- [ABOUT THIS EXERCISE]
Nothing but the lines from the one containing "[0:00.00-0:01.00]" through the last line of the data below should be returned, each exactly as it stands, pictures excluded.

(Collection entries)
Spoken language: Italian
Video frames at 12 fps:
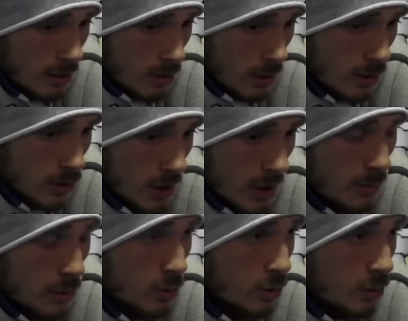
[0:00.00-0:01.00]
quando
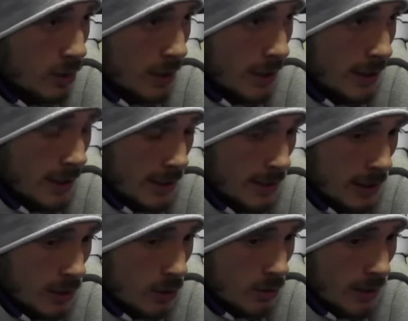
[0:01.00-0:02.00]
saremo tutti,
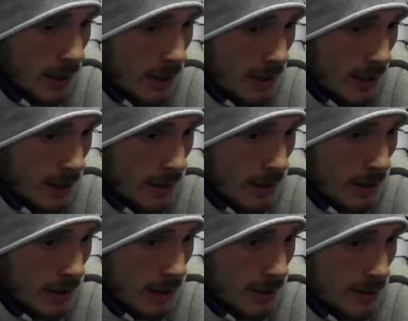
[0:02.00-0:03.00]
secondo
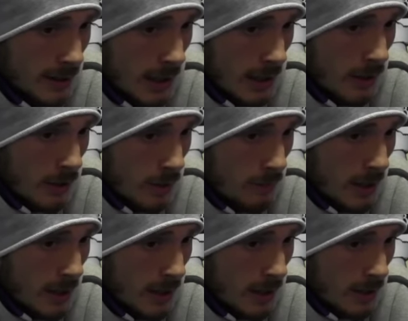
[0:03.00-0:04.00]
me, si creerà una
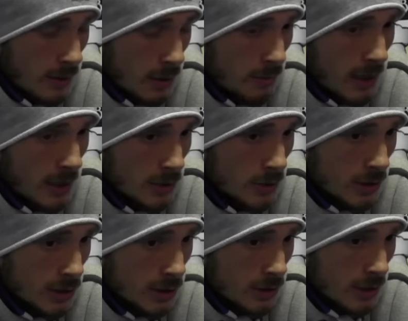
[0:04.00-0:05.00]
bella, una bella
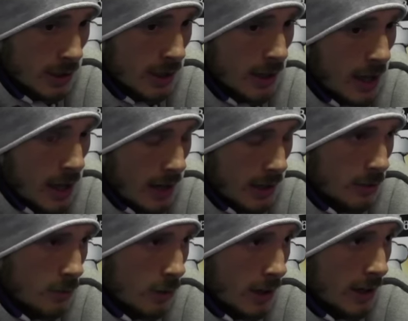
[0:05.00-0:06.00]
situazione, anche
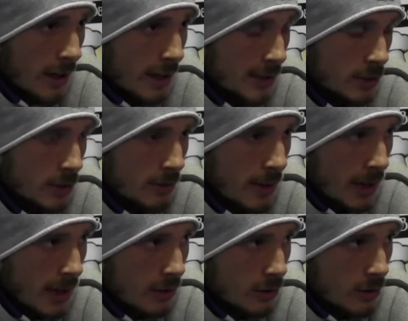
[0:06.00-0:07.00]
con qualche innesto di
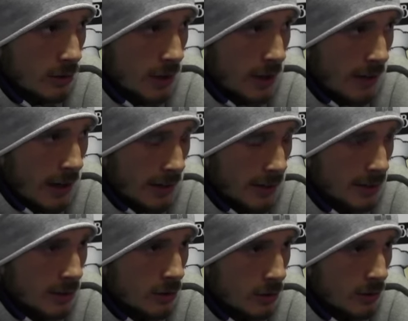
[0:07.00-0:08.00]
mercato lì davanti,
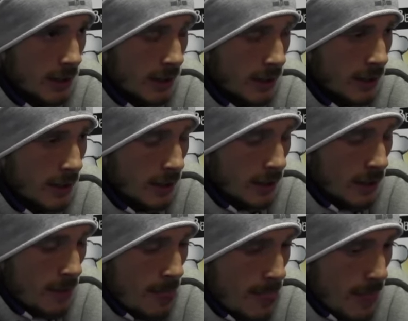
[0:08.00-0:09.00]
secondo me
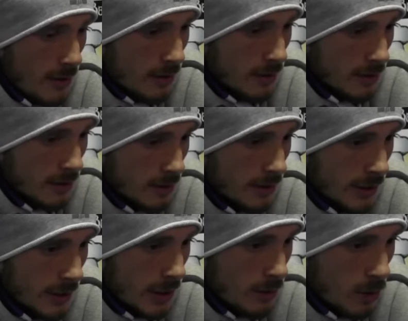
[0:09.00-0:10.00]

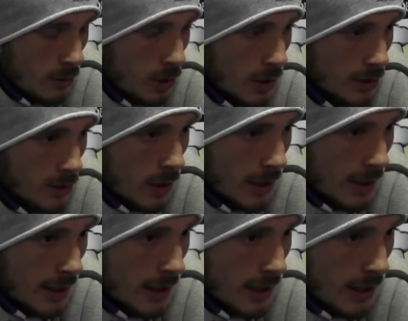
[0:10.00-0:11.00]
diventeremo una buona
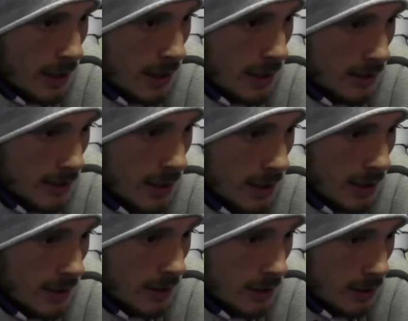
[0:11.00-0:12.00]
squadra da,
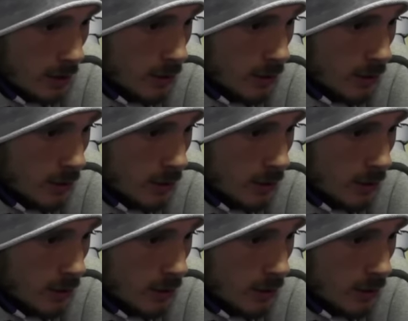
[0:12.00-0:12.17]
in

- [SOLUTION BELOW]
[0:00.00-0:01.00]
quando
[0:01.00-0:02.00]
saremo tutti,
[0:02.00-0:03.00]
secondo
[0:03.00-0:04.00]
me, si creerà una
[0:04.00-0:05.00]
bella, una bella
[0:05.00-0:06.00]
situazione, anche
[0:06.00-0:07.00]
con qualche innesto di
[0:07.00-0:08.00]
mercato lì davanti,
[0:08.00-0:09.00]
secondo me
[0:09.00-0:10.00]

[0:10.00-0:11.00]
diventeremo una buona
[0:11.00-0:12.00]
squadra da,
[0:12.00-0:12.17]
in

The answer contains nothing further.